Reproduced exactly, the lines from the start of the material through the line containing "[00:00:00.00 to 00:00:09.83]" should be the whole answer, with pictures excluded.

###

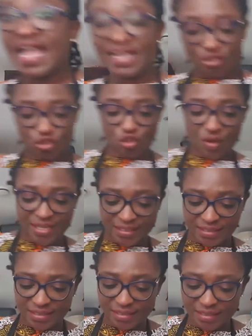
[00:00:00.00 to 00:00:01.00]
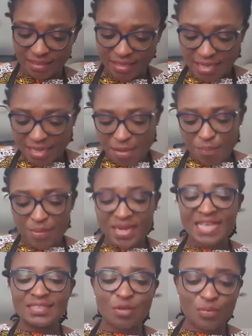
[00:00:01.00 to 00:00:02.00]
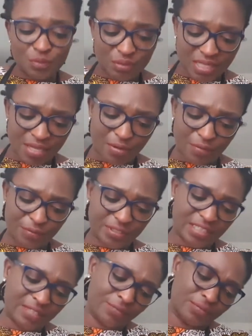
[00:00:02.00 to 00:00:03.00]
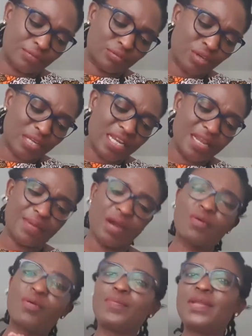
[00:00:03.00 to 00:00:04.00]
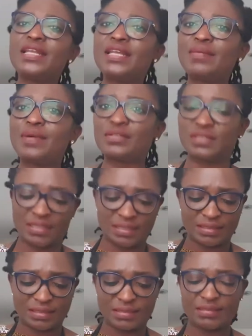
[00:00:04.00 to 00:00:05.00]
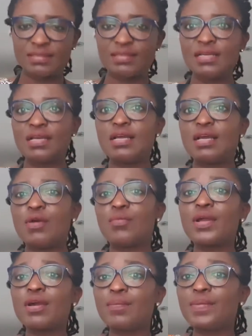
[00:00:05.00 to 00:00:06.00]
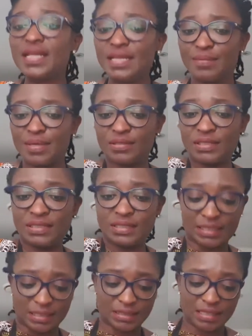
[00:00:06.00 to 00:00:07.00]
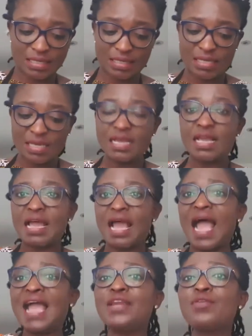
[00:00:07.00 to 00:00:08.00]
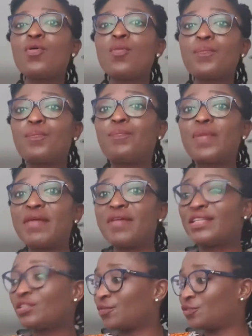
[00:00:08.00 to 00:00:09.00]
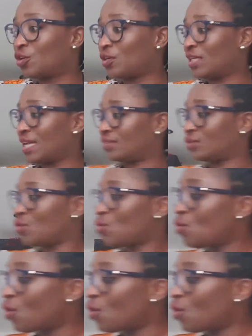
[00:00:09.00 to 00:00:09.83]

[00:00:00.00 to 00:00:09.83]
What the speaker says: Enjoy it. But let's come to think of it, even talking about complaining about teenagers. We complain about teenagers. I know parents of toddlers who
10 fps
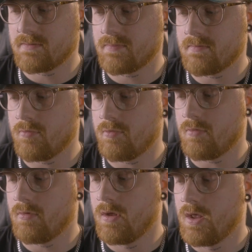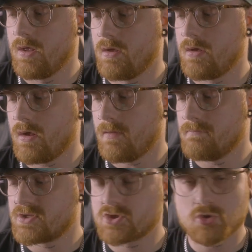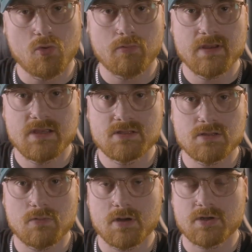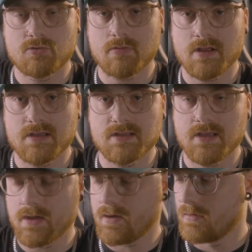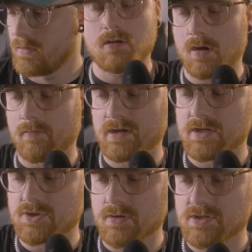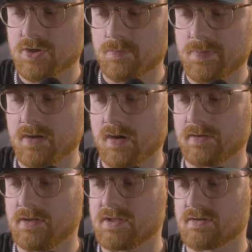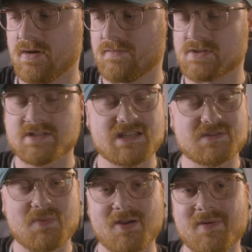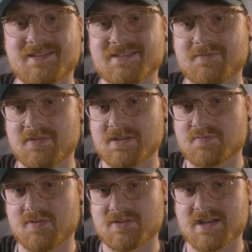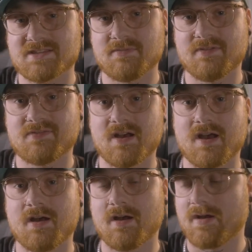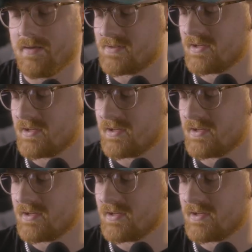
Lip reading: add a bit more story to what I'd created here. I really enjoyed jumping on and sort of just experimenting with this project, to be fair. It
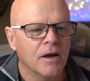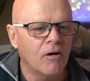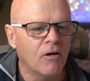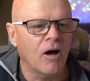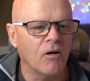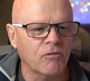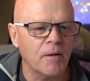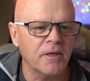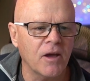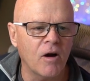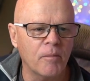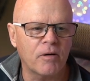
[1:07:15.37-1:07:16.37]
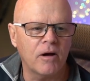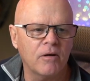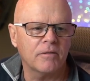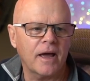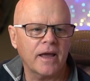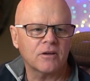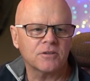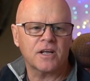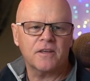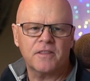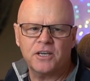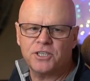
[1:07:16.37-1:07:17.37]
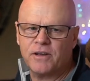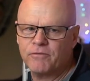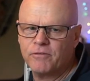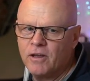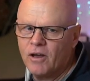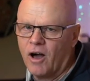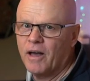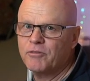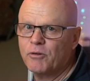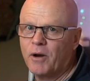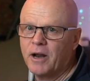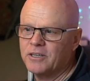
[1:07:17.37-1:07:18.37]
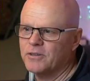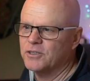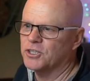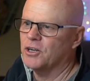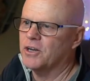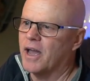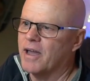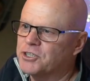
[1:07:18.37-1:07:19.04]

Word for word: All right, I'll grab the iPro. Hang on, stay there, Jeff. I'll have to run into the studio.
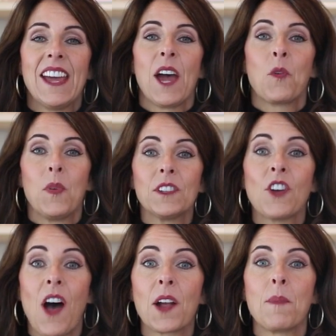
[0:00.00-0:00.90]
And we'll
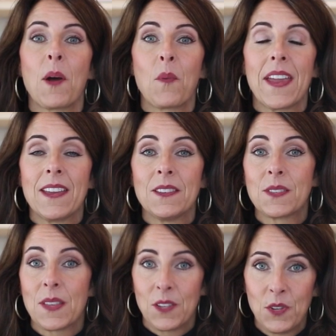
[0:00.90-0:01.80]
talk about
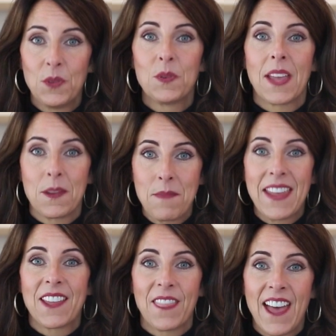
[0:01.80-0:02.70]
ways that you can
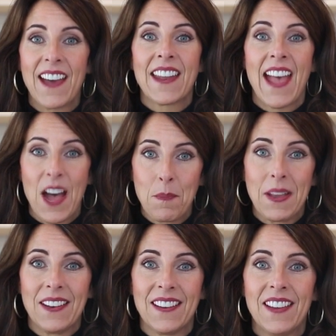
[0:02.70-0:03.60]
make that
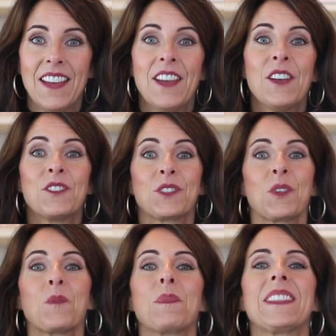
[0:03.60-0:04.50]
happen.
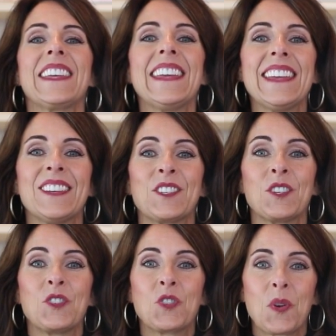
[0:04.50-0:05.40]
So
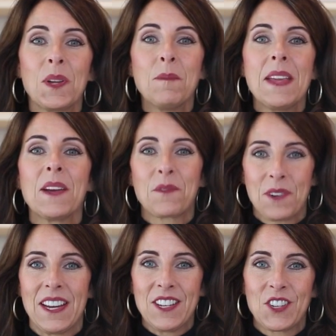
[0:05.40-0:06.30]
please join me at
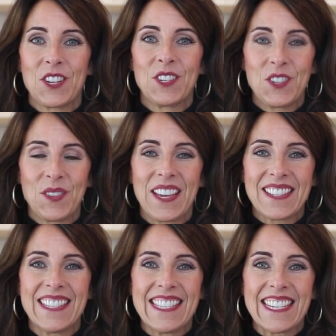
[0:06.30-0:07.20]
REACH
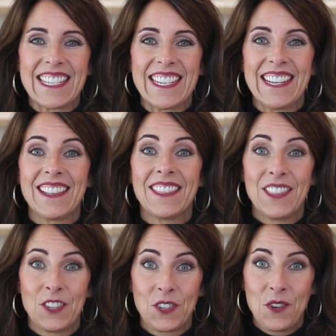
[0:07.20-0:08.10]
2016
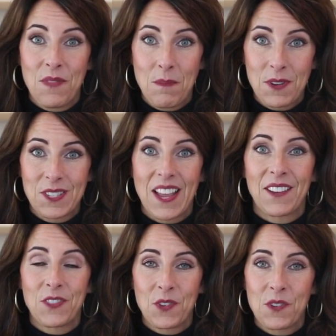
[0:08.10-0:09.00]
this November
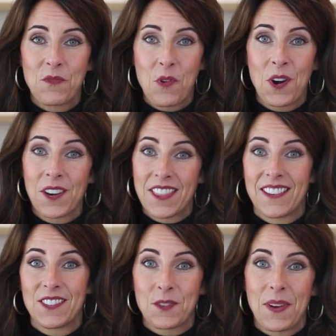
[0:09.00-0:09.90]
2nd through the 4th
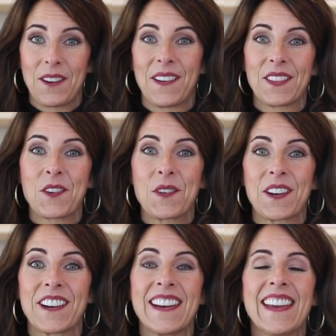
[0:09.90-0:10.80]
it's right around the
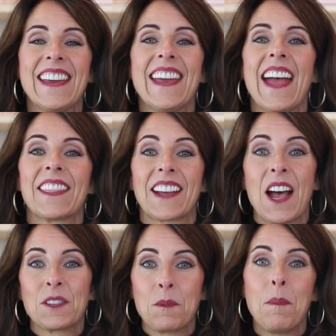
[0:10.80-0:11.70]
corner at the
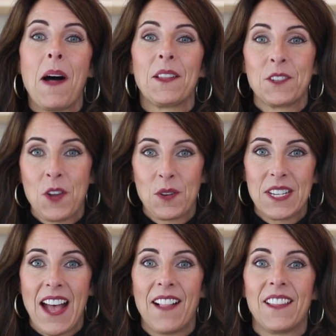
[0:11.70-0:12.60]
Cosmopolitan
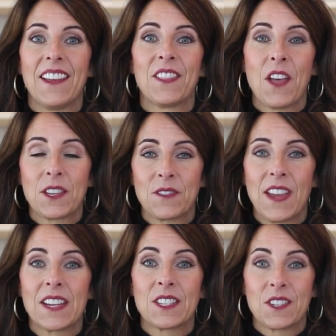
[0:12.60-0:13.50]
Hotel in Las
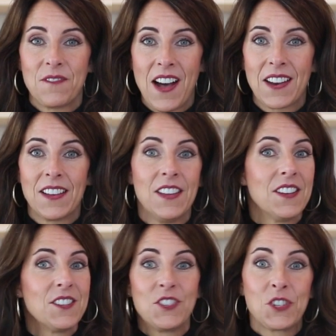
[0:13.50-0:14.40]
Vegas, Nevada.
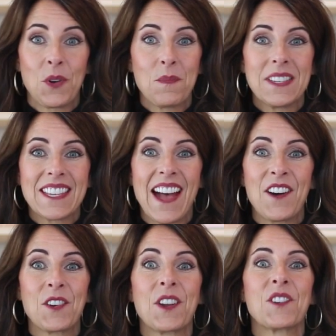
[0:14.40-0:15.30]
Don't miss
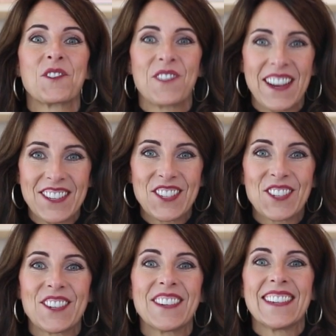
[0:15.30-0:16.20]
out.
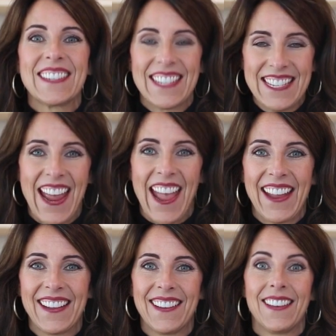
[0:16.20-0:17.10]
Register
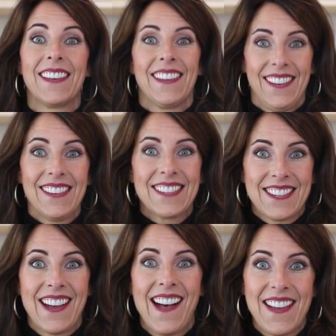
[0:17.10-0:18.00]
today.
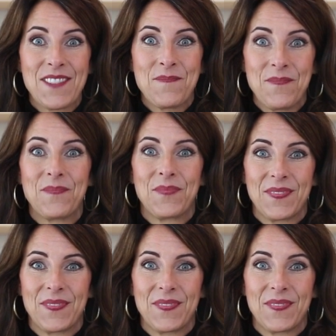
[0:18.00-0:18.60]
It's time.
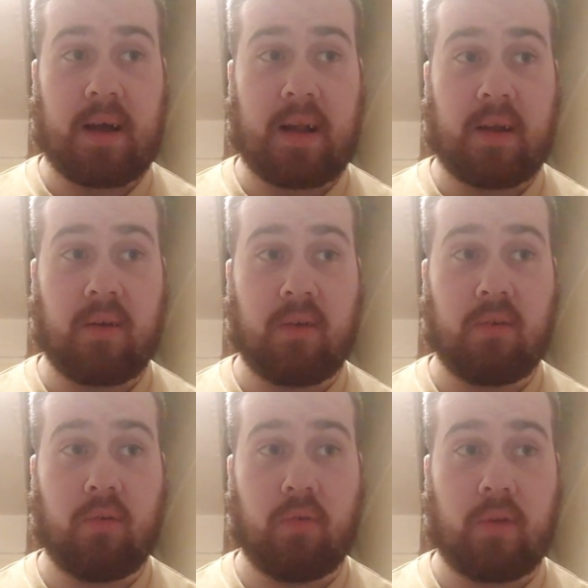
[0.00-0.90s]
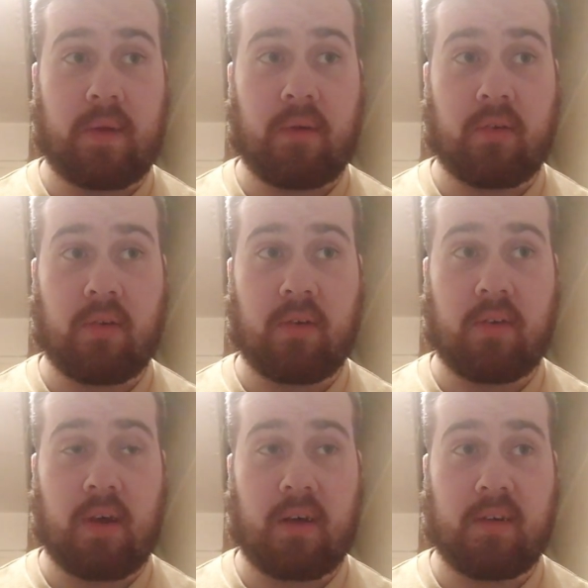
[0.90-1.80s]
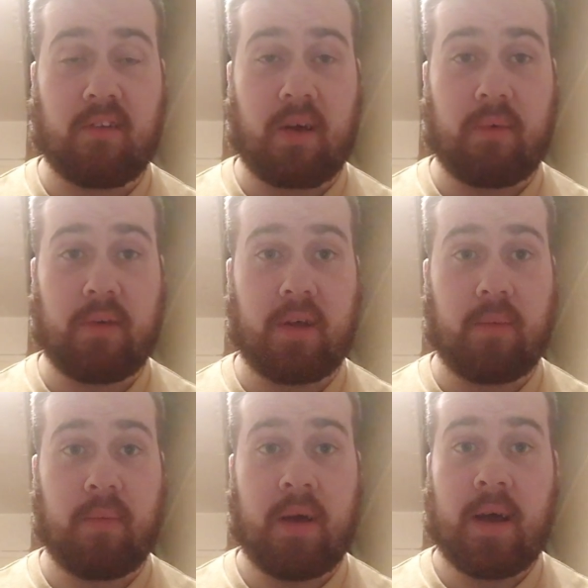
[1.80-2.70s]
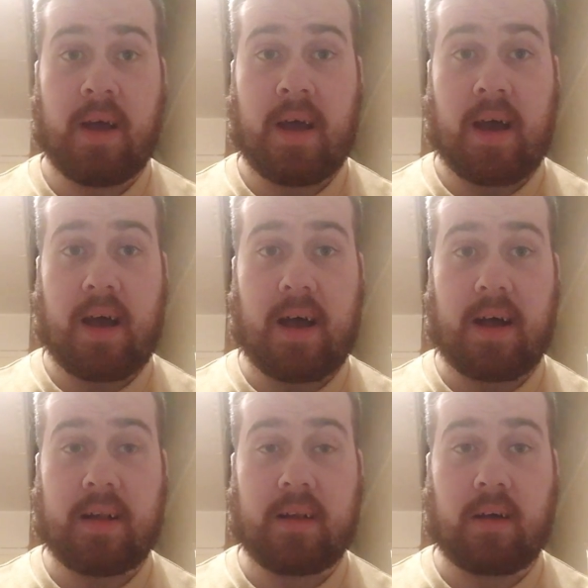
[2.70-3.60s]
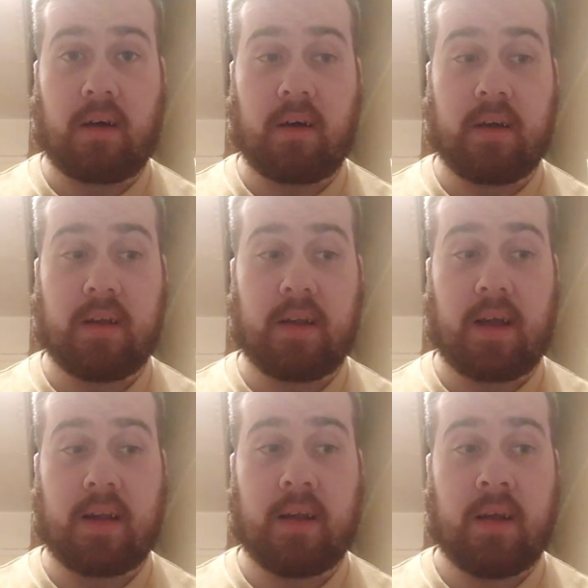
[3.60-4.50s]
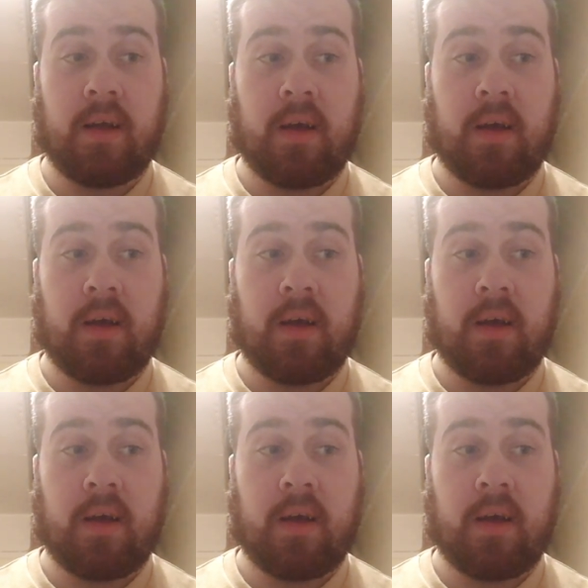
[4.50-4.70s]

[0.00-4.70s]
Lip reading: aunt and uncle, so that was nice, I had a chat with them. And I then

###

● Exercise solution:
[00:00:00.00 to 00:00:01.00]
[00:00:01.00 to 00:00:02.00]
[00:00:02.00 to 00:00:03.00]
[00:00:03.00 to 00:00:04.00]
[00:00:04.00 to 00:00:05.00]
[00:00:05.00 to 00:00:06.00]
[00:00:06.00 to 00:00:07.00]
[00:00:07.00 to 00:00:08.00]
[00:00:08.00 to 00:00:09.00]
[00:00:09.00 to 00:00:09.83]

[00:00:00.00 to 00:00:09.83]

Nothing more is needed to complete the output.